Chapter 4. OMNI Command Language

One user interface to VSI OMNI network management is the OMNI Command Language (OMNICL). OMNICL consists of a set of commands that enable you to read and monitor data on the OMNI system. In this chapter, OMNICL features and commands are described.

4.1. Summary of OMNICL Commands

This section lists all the OMNICL commands in the order in which they appear in this chapter. Page numbers of individual commands are given in the Table of Contents.

SET Commands

SET EVENT LOGGING

SET OMNICL LOGGING

SET DEFAULT

SHOW Commands

SHOW DEFAULT

SHOW VERSION

SHOW EVENT LOGGING

SHOW OMNICL LOGGING

SHOW APPLICATION_ENTITY

SHOW ASSOCIATIONS

ENABLE Commands

ENABLE EVENT LOGGING

ENABLE OMNICL LOGGING

DISABLE Commands

DISABLE EVENT LOGGING

DISABLE OMNICL LOGGING

DO Commands

4.2. OMNICL Command Syntax

OMNICL commands contain the following elements: keyword component-id attribute value For example:

SET OMNICL LOGGING OUTPUT OPCOM

The keyword describes the operation you want to perform and the component-id describes the major component affected by the command.

Most commands also have several attribute options to further qualify the action of the command. Also, if you plan to change the value of an attribute, you must enter the new value in the command line.

In this chapter, each command is listed by keyword and component-id. A description of the command and the correct format are given and then any attribute for that command is listed under "Attributes'' Variables you need to enter are identified with their associated attributes, but are described separately in the area marked "Values.''

4.2.1. OMNICL Command Language Interface

The Command Language Interface (CLI) guides you through the correct syntax of each OMNICL command using prompts and a list of options for each keyword and attribute level.

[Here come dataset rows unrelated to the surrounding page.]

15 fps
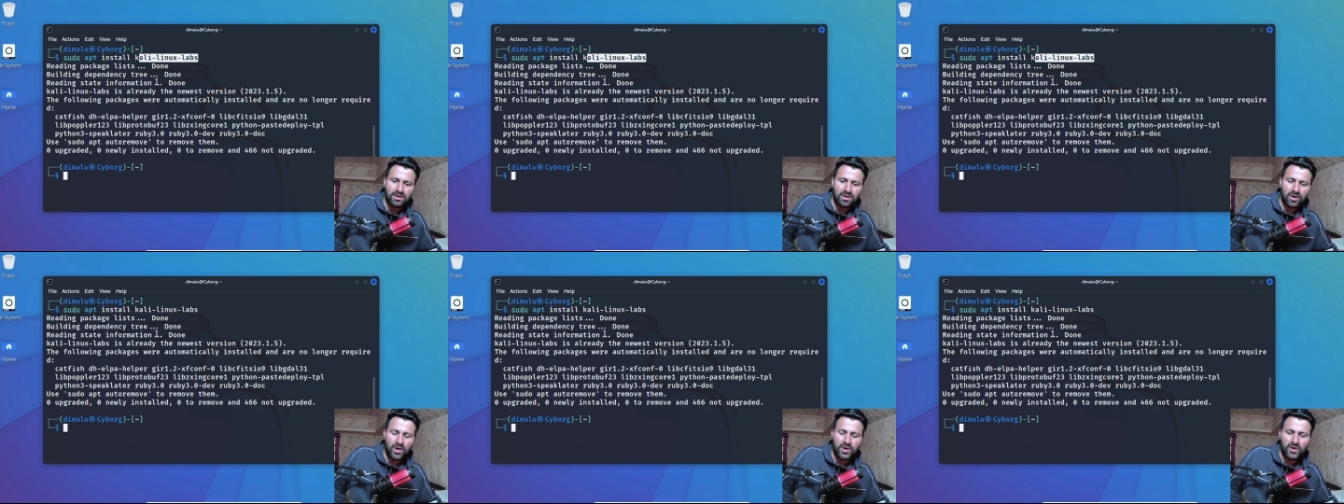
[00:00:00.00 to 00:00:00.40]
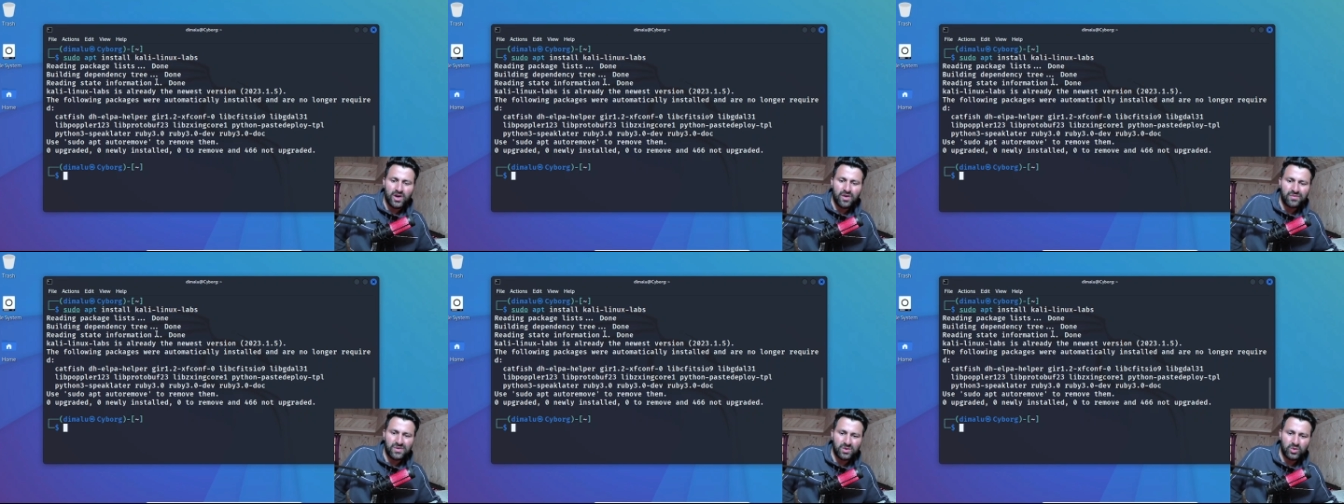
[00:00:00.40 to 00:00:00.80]
All you
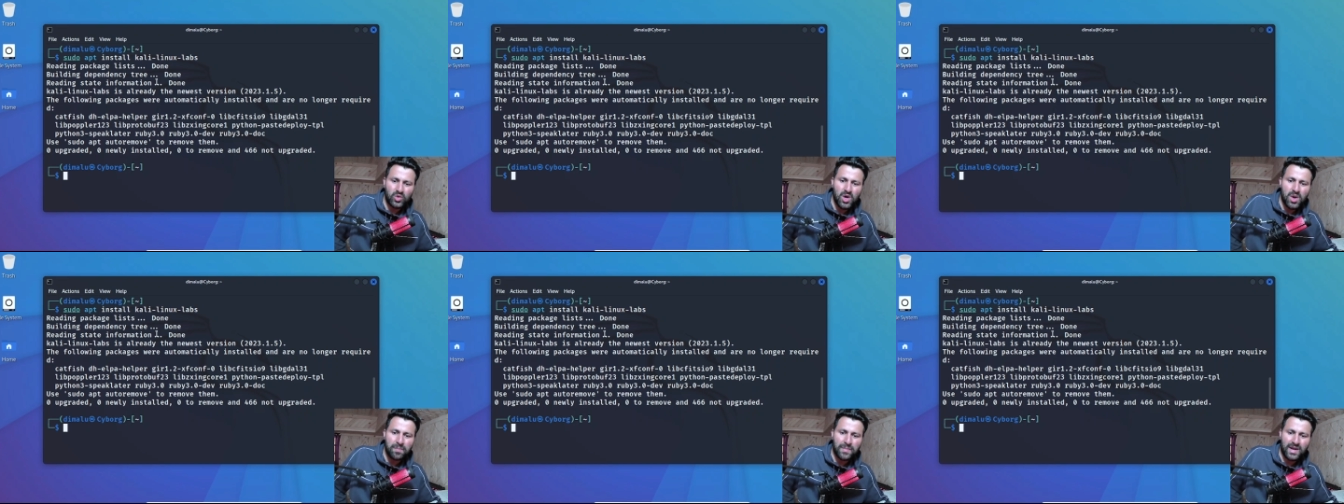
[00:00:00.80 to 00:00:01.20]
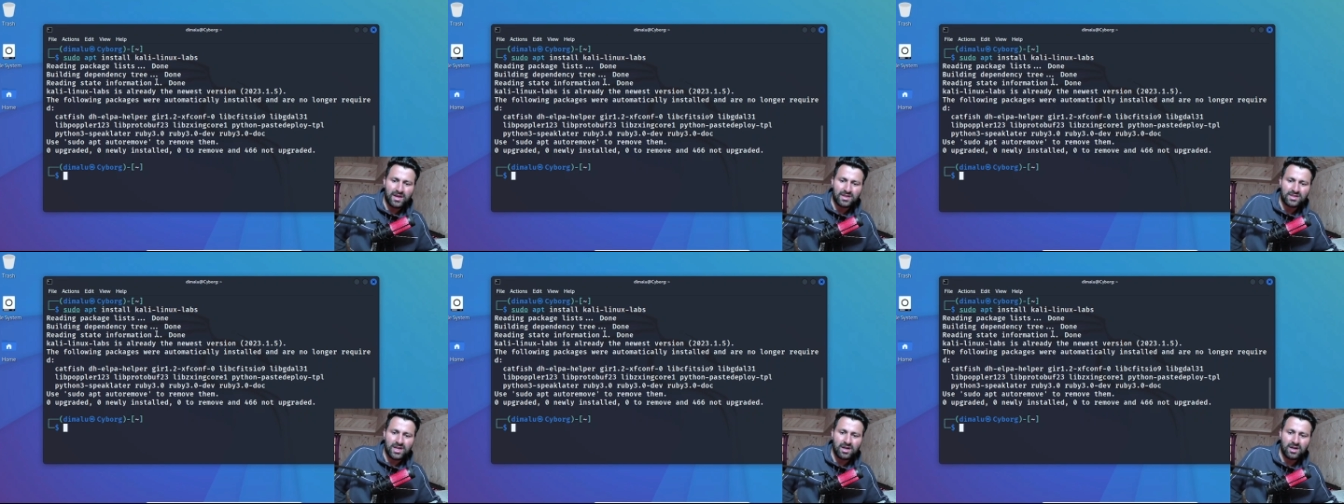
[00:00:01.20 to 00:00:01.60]
have to do,
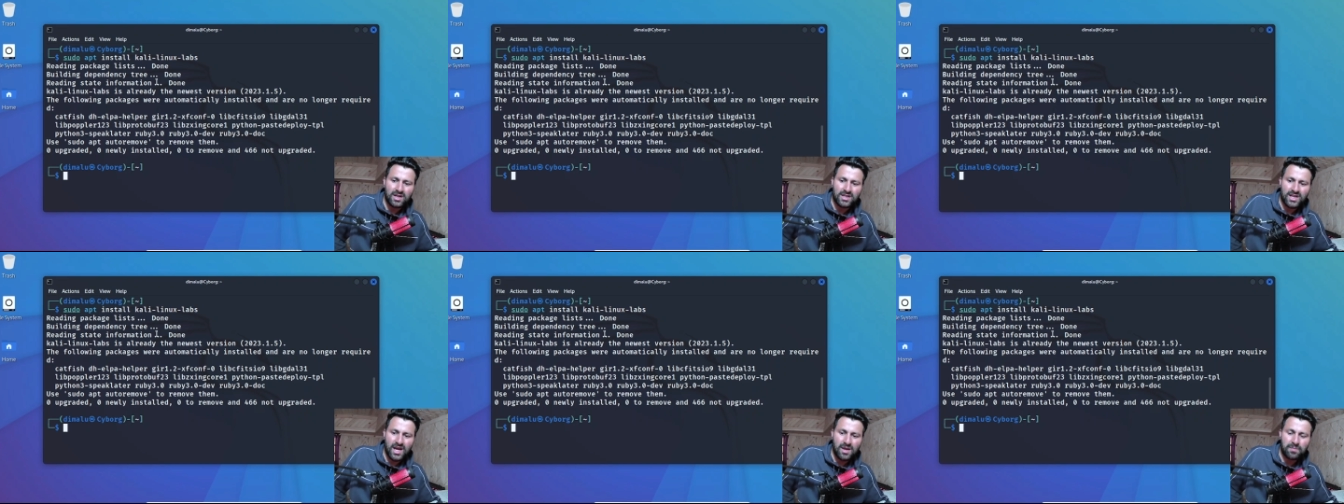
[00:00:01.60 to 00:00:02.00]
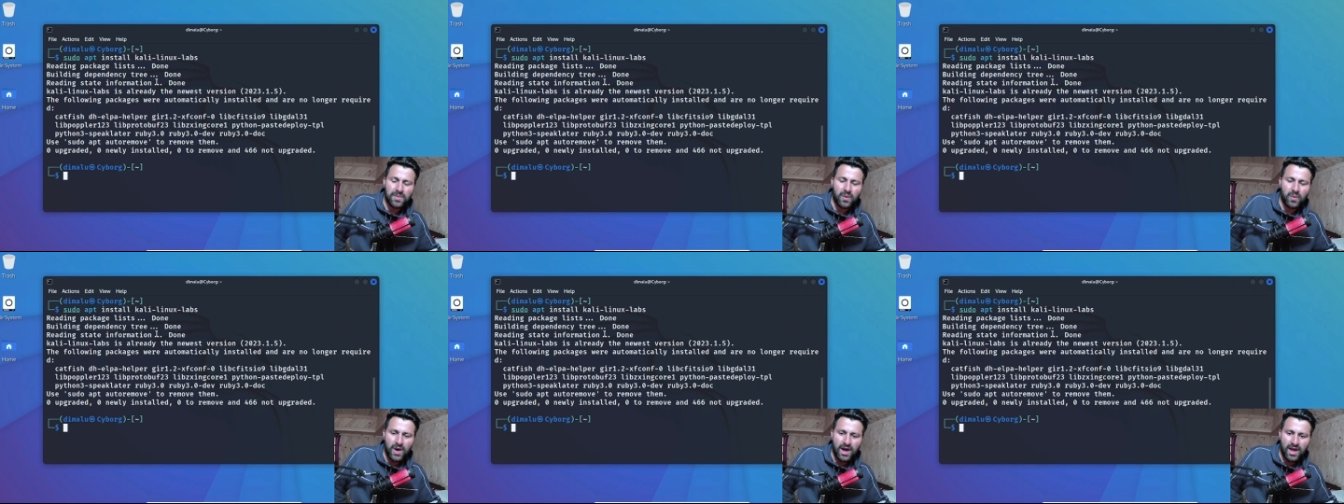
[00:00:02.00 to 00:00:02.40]
press uh, type
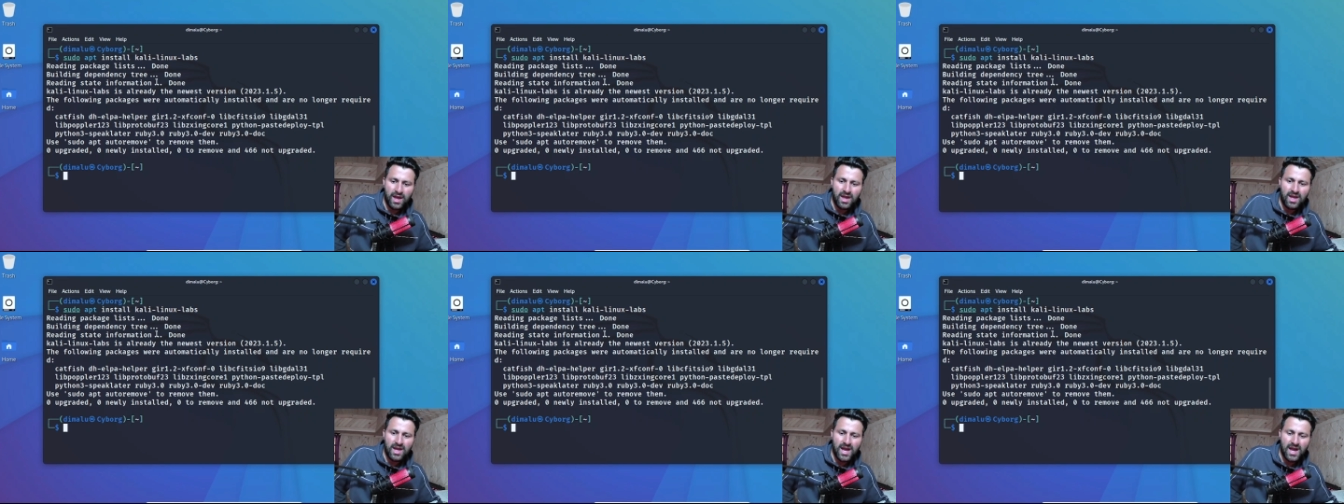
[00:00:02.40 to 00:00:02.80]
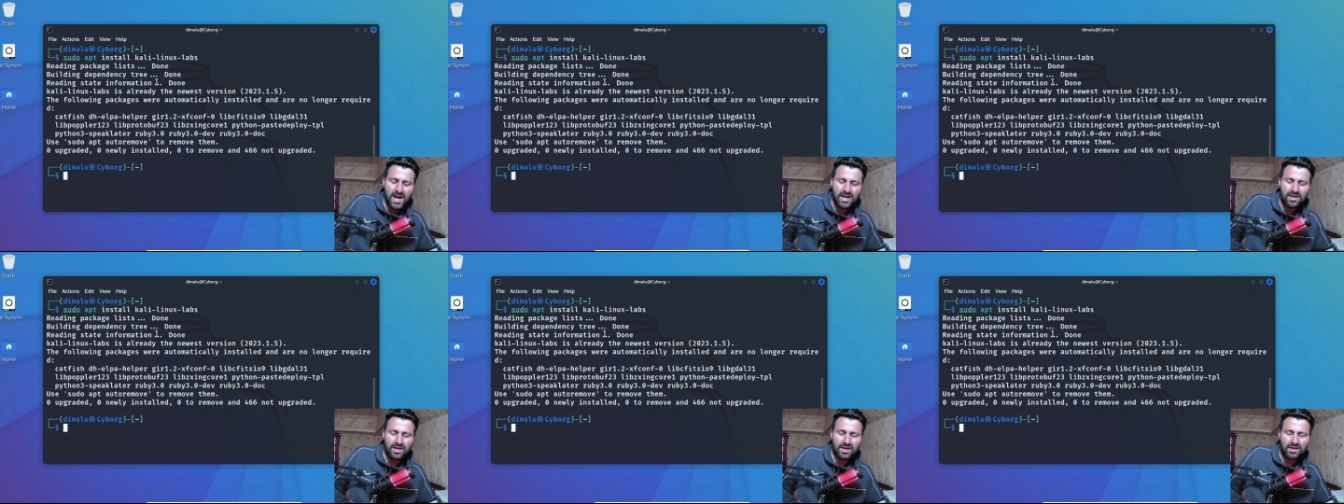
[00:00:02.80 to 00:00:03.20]
Y
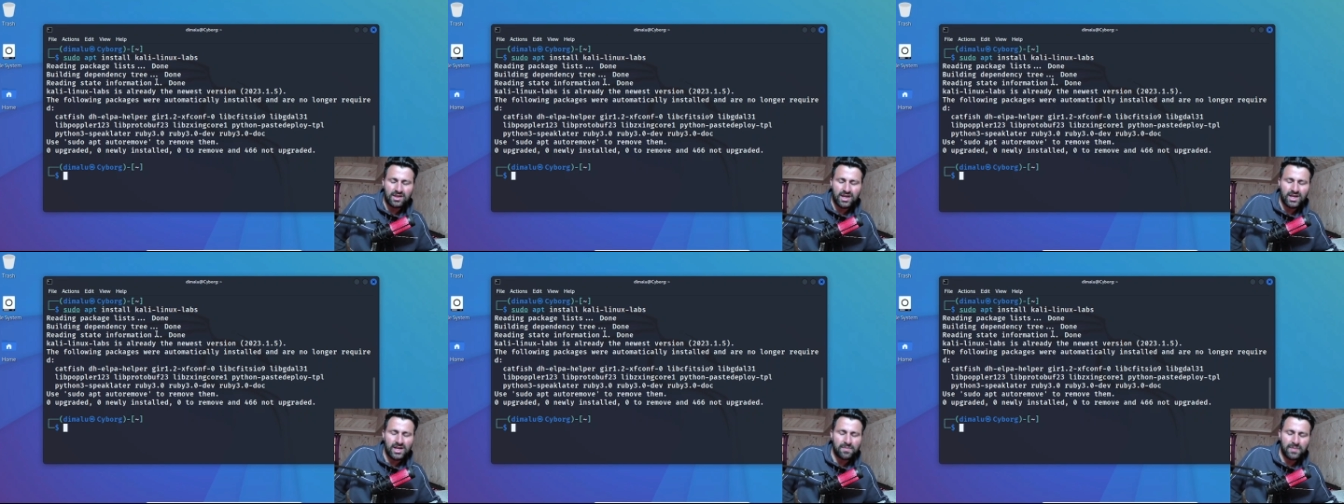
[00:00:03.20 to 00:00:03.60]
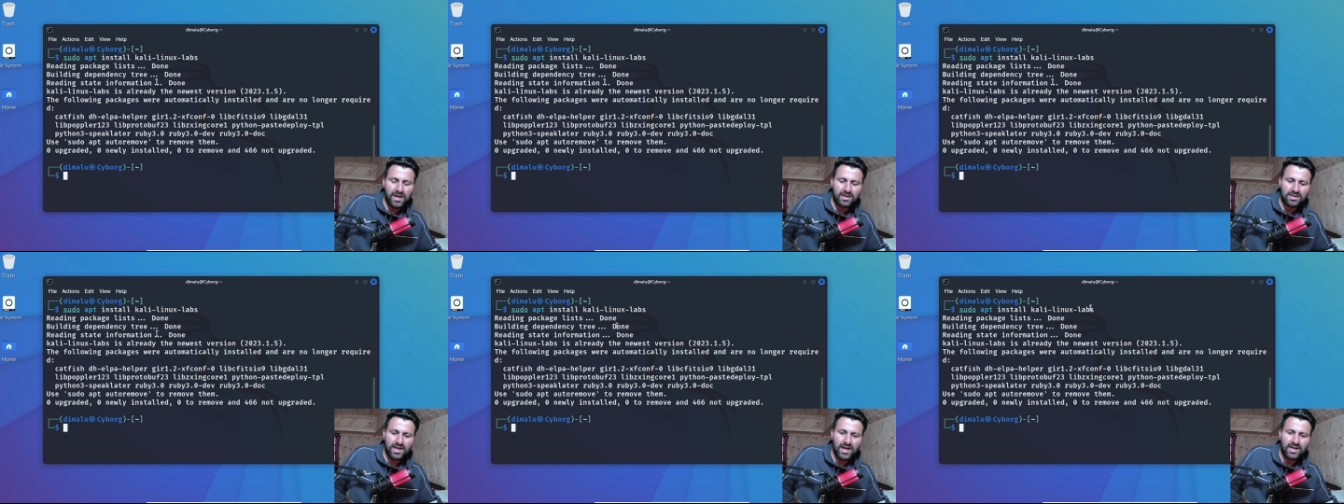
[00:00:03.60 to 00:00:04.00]
and then
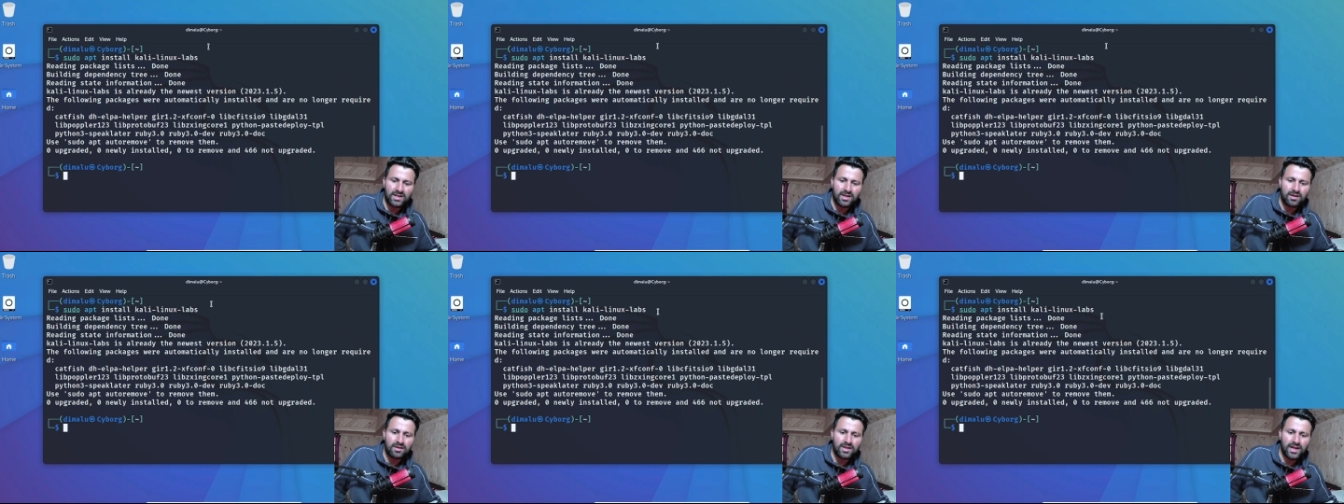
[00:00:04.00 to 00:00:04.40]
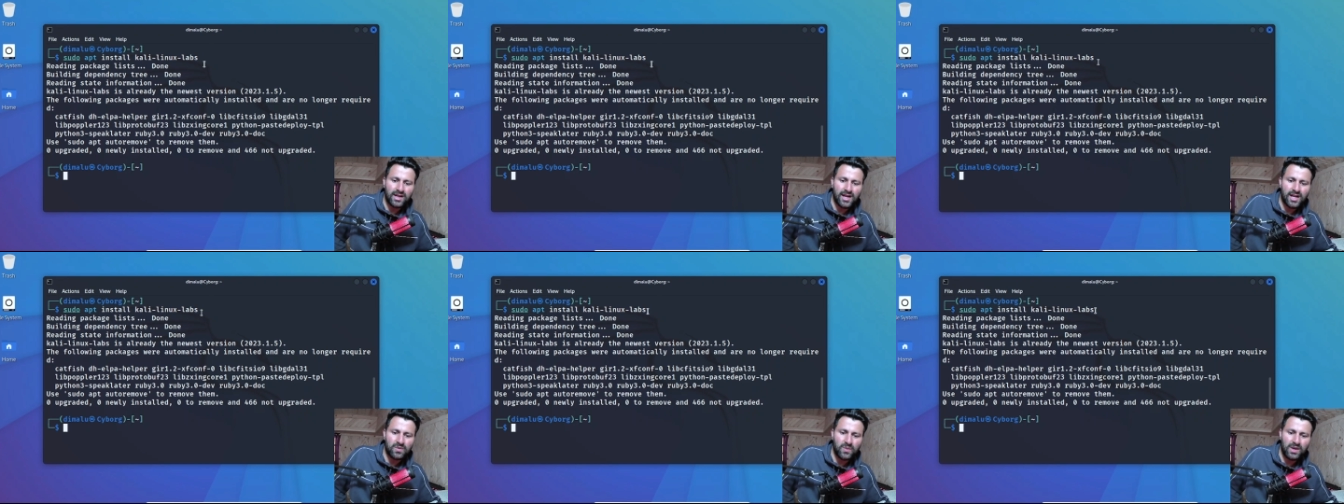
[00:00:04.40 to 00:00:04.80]
press enter, then
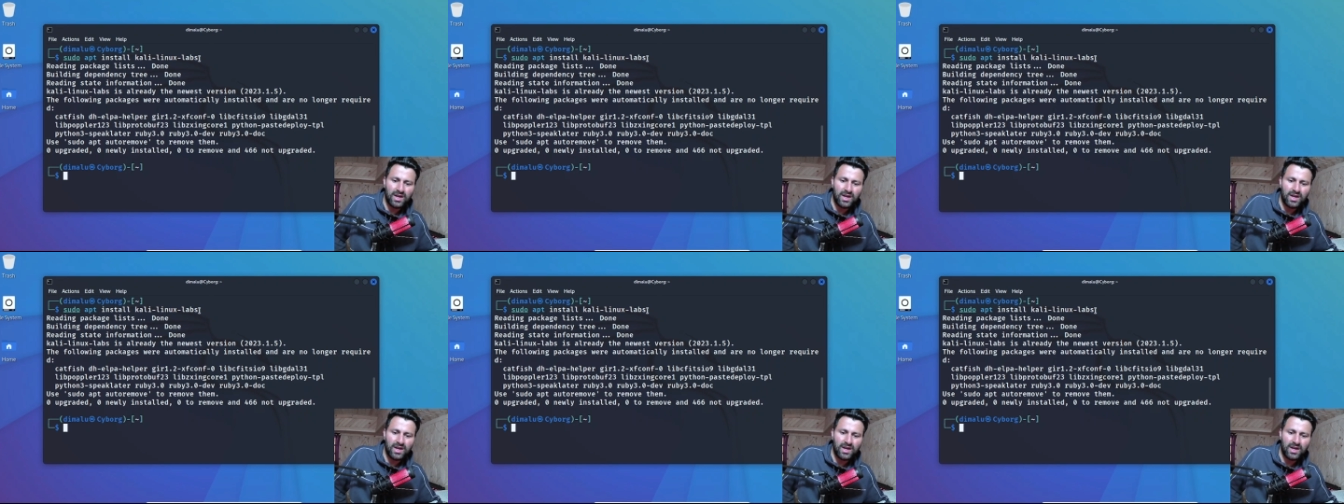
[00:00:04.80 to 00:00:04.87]
it will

For example, suppose you want to use the SET command but cannot remember the exact syntax or choices of the command. Simply type in the SET command followed by a carriage return:

OMNICL > SET Return

Because the command has been entered in incomplete form, CLI automatically prompts for the next word in the command, which is the name of the component-id. Only those ids that support the SET command are listed as options. All options are enclosed within parentheses:

* (EVENT, OMNICL, DEFAULT, NODEFAULT)? OMNICL LOGGING

4.2.1.1. Level-by-Level Prompting

You can specify the entire command without using CLI, or you can specify part of the command and have CLI prompt only for those words that you miss.

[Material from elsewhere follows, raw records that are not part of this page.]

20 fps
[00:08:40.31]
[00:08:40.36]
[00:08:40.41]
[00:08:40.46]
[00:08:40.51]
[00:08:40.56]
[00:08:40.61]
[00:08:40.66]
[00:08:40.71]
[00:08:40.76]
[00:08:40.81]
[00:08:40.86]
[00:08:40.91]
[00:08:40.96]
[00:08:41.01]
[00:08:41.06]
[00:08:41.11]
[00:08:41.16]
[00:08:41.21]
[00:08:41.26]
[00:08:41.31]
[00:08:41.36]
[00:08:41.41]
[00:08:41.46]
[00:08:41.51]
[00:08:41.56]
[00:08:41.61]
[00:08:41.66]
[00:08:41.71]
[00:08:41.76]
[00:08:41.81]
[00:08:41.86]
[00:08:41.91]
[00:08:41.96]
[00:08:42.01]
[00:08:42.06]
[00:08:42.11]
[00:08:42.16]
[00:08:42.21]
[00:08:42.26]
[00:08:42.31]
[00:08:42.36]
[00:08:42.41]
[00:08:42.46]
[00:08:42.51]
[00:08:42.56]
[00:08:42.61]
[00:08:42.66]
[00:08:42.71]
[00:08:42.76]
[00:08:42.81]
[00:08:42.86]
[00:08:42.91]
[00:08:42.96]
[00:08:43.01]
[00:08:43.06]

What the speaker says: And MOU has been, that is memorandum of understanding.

4.2.1.2. Short Lines and Abbreviations

You can shorten the command line by shortening the number of words you specify and the number of letters in each word. You can abbreviate any word to the minimum number of letters that make it unique. This is usually three letters. (You will receive an error message if the parser finds the term ambiguous.)

Once unique words are encountered in the command line, you do not have to enter remaining keywords or attributes to execute the command. CLI automatically assumes the missing words.

4.3. Invoking and Exiting OMNICL

Before you can invoke OMNICL, you must confirm that your VSI OMNI license is correctly registered and loaded. If it is not registered and loaded, invocation will fail.

You can issue OMNICL commands one at a time using Digital Command Language (DCL), or you can invoke OMNICL and issue as many commands as you wish before returning to the DCL prompt ($).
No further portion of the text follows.